Convergence of the DCNN models: a one-dimensional DCNN with time domain signals, b one-dimensional DCNN with frequency domain signals, c two-dimensional DCNN with time–frequency domain signals, and d two-dimensional DCNN with reconstructed phase space signals

6 Conclusions

This paper presents a comprehensive condition monitoring framework based on deep convolutional neural network (DCNN) which aims at improving model performance. The raw vibration signals are transformed by means of different signal representation techniques before being fed into DCNN models to classify health conditions. Experimental studies on a gearbox test rig are utilized to evaluate the effectiveness of the presented DCNN models, and major conclusions can be drawn as follows:

  1. 1.

    Classification performance of DCNN models for the classification of gearbox health conditions is investigated. The results indicate that classification accuracy of the one-dimensional DCNN fed with frequency domain signal outperforms the other DCNN models and shows lower computational complexity.

  2. 2.

    The effect of different signal representation techniques on classification performance of DCNN models is investigated. The results suggest that the classification accuracy of the one-dimensional DCNN with frequency domain signals outperforms that of raw time domain signals by over 11.11%. At the same time the classification accuracy of two-dimensional DCNN with reconstructed time domain signals is 4.89% higher than that of two-dimensional DCNN with time–frequency domain input.

  3. 3.

    The structure of the DCNN models has been investigated for selecting the optimal convolutional kernel width and the number of feature maps. Both one-dimensional and two-dimensional DCNN model structures with suitable convolutional kernel width and feature maps can achieve better classification performance.

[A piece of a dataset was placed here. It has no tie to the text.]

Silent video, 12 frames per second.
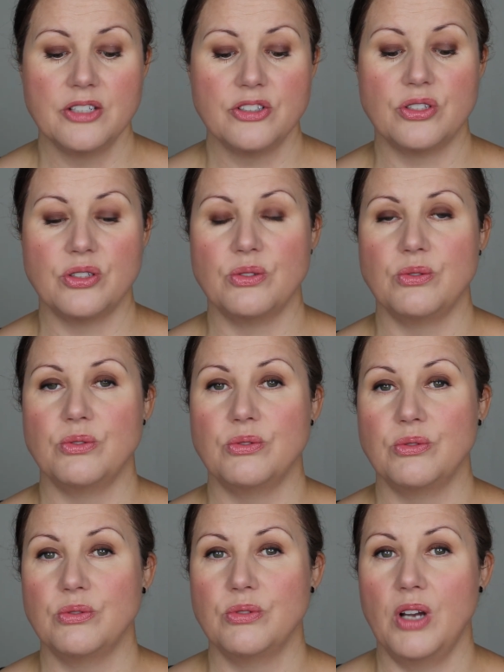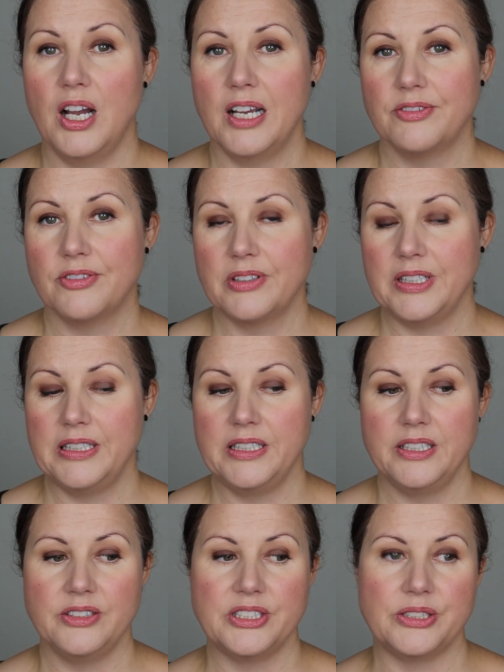too
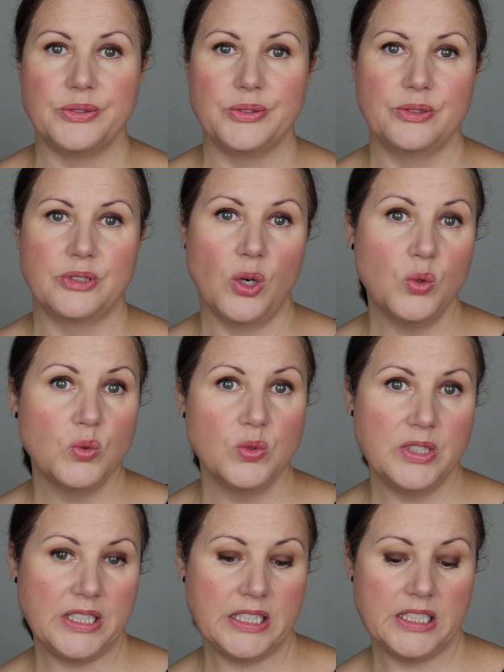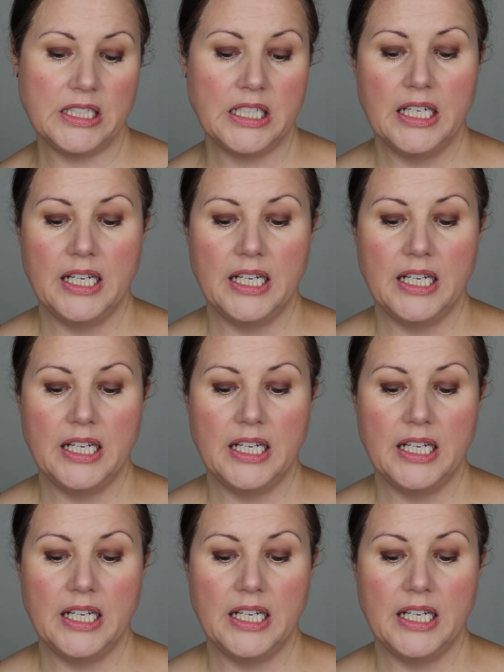ivory, too goldy.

There are still some challenges which need to be further investigated. First, the varying operating conditions may cause a variety of signal measurements which may deteriorate the performance of the presented DCNN model. On the other hand, the computational burden of DCNN models will increase with the size of input data. The new DCNN structures such as VGG-net (Simonyan and Zisserman 2014), Res-net (Wu et al. 2017) and inception-v4 (Szegedy et al. 2017) have been proposed. With the development of deep learning techniques, the effectiveness of the new variants of CNN models will be studied for machinery condition monitoring under different operating conditions in our future research.